Each record here should be printed again exactly; please leave its pictures out.

======

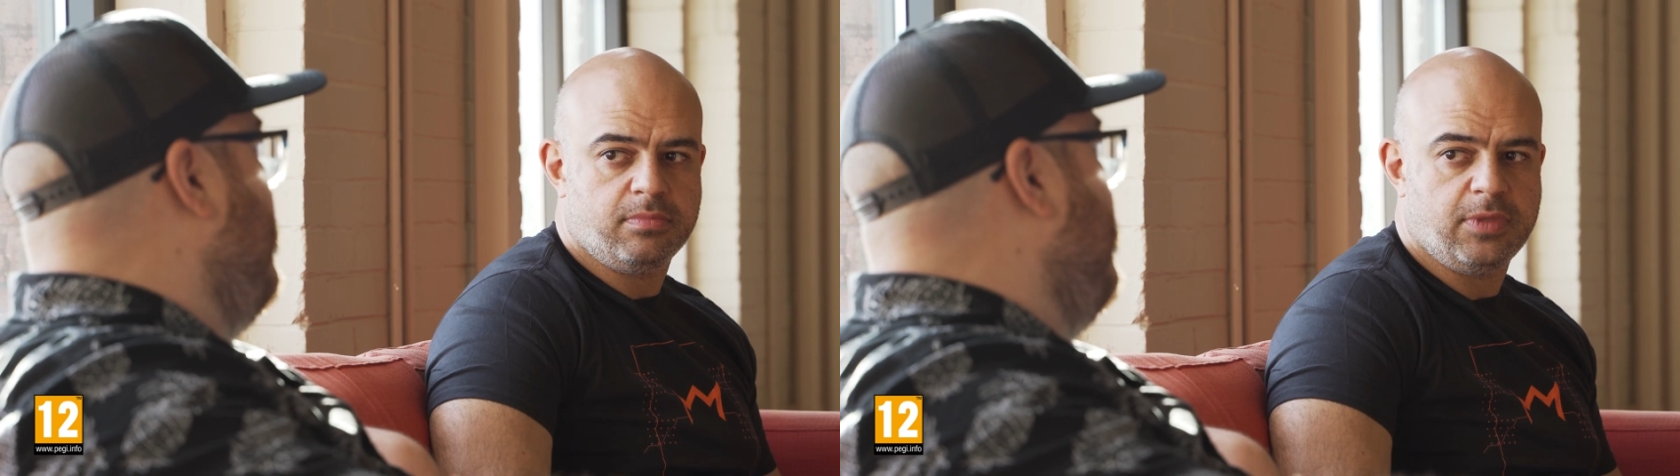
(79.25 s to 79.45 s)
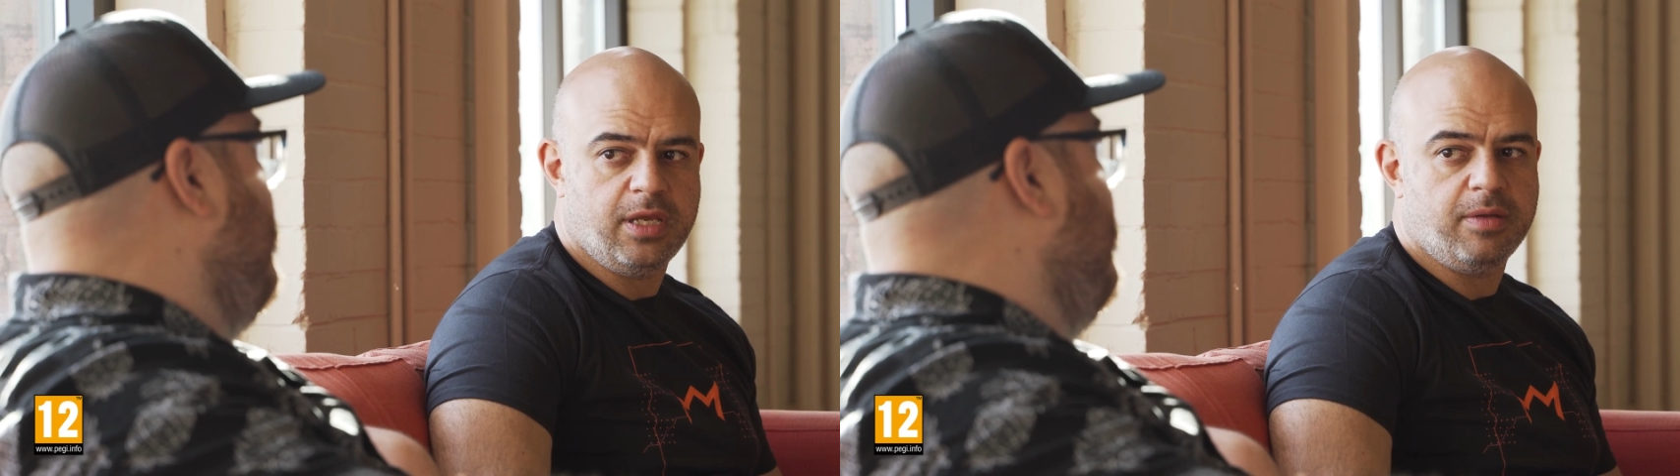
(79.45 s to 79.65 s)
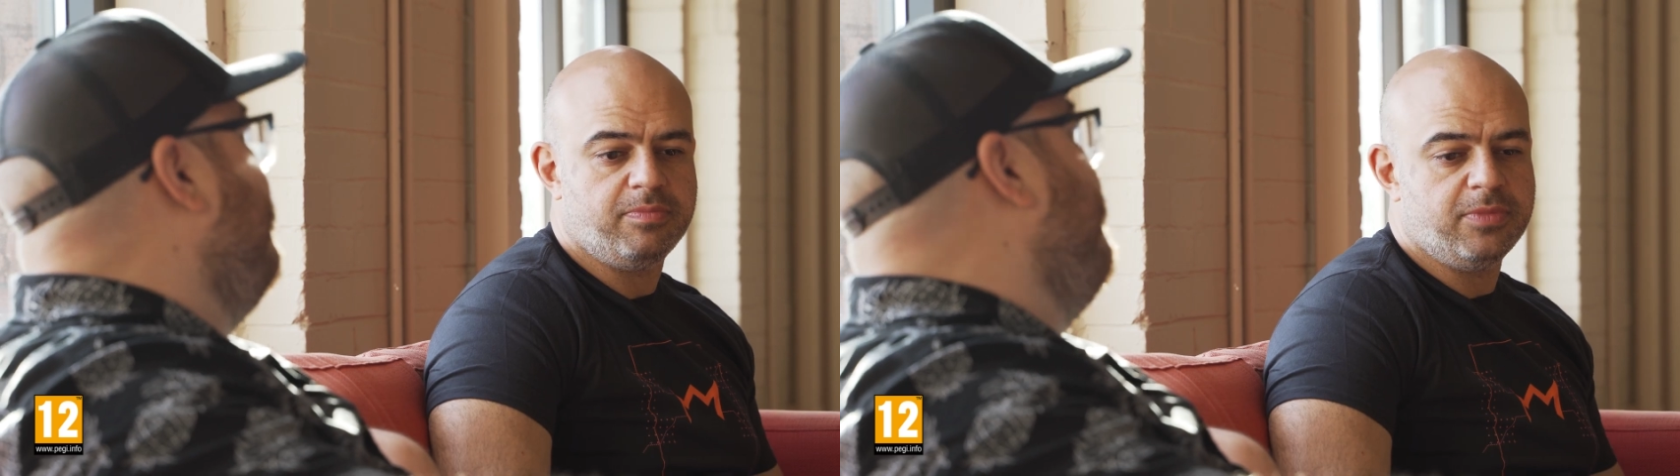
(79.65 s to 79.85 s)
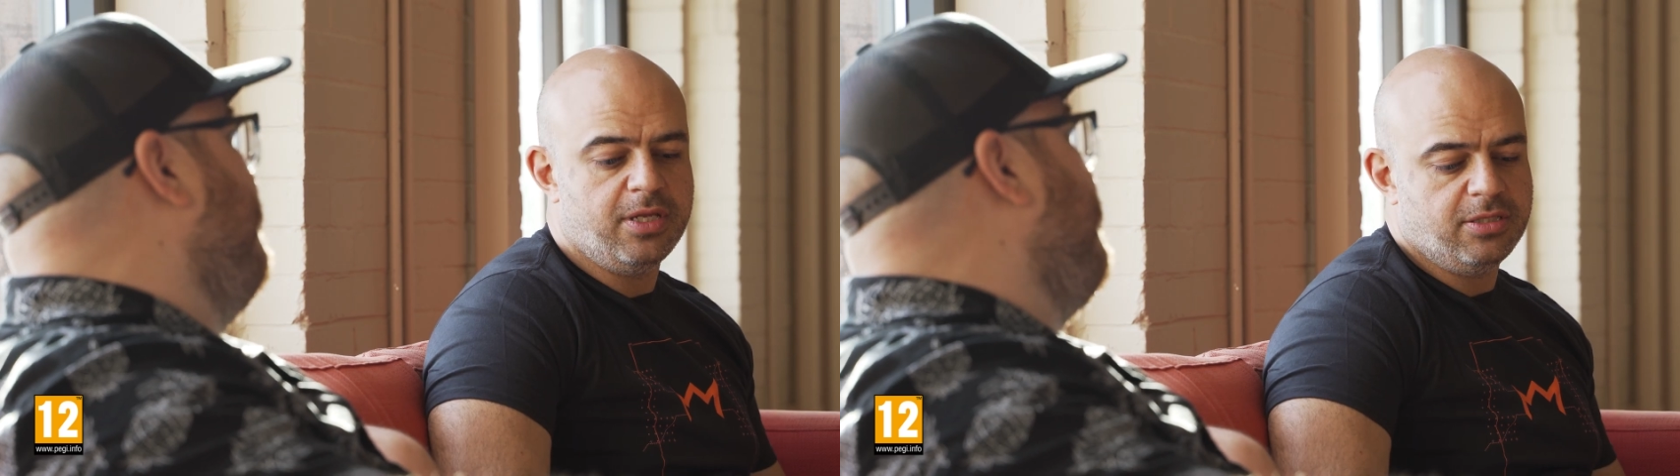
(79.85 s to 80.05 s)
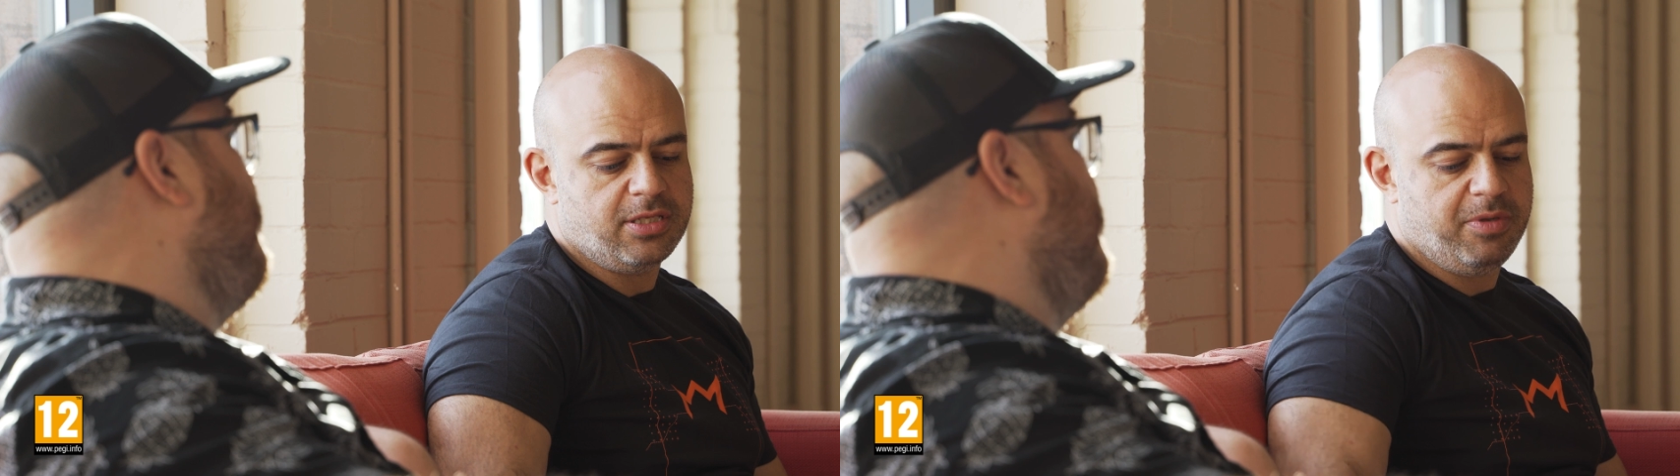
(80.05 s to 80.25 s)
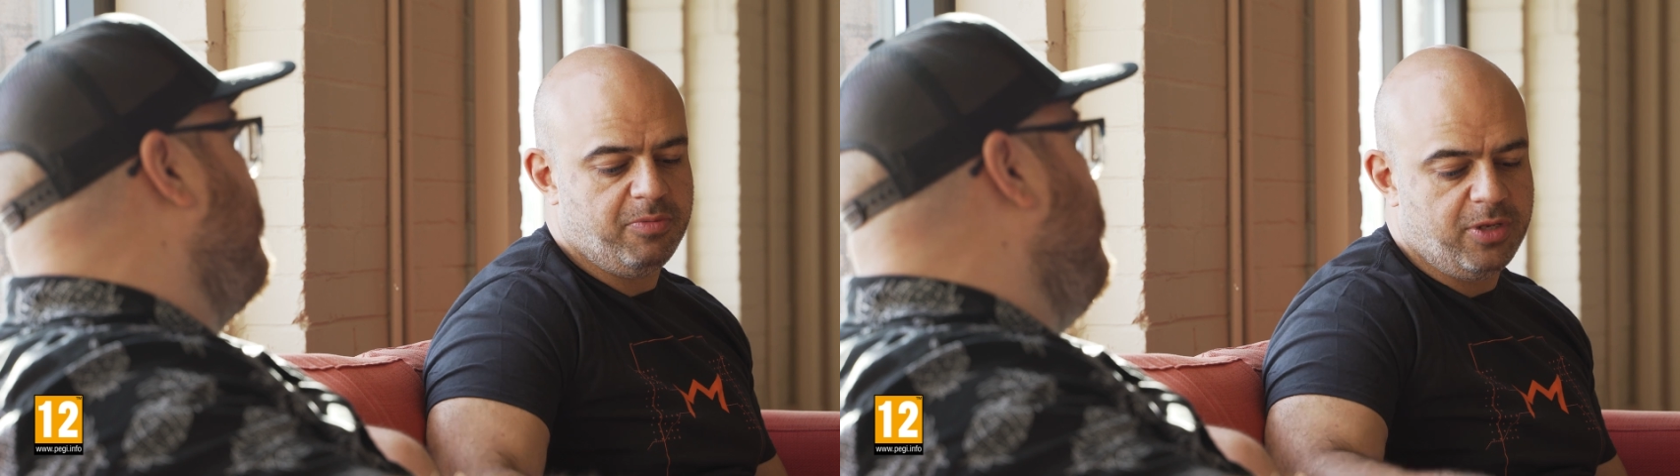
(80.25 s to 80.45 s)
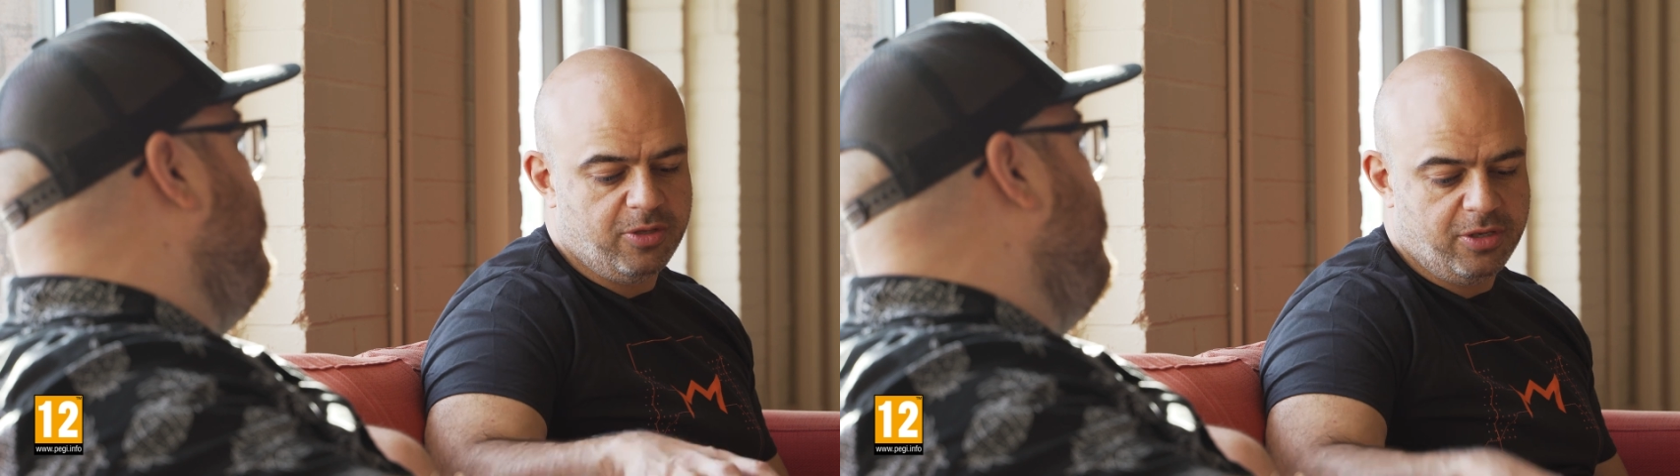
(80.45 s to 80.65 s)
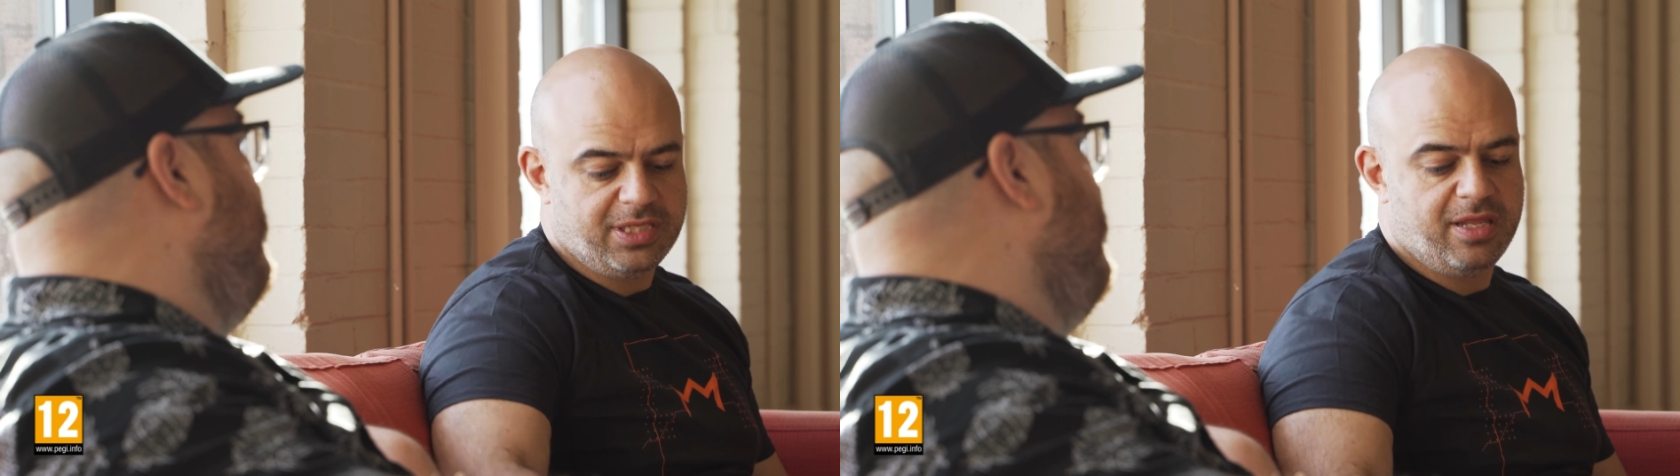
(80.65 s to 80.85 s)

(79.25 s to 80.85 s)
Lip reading: Yeah. So I mean, we looked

======

» **The answer**:
(79.25 s to 79.45 s)
(79.45 s to 79.65 s)
(79.65 s to 79.85 s)
(79.85 s to 80.05 s)
(80.05 s to 80.25 s)
(80.25 s to 80.45 s)
(80.45 s to 80.65 s)
(80.65 s to 80.85 s)

(79.25 s to 80.85 s)
Lip reading: Yeah. So I mean, we looked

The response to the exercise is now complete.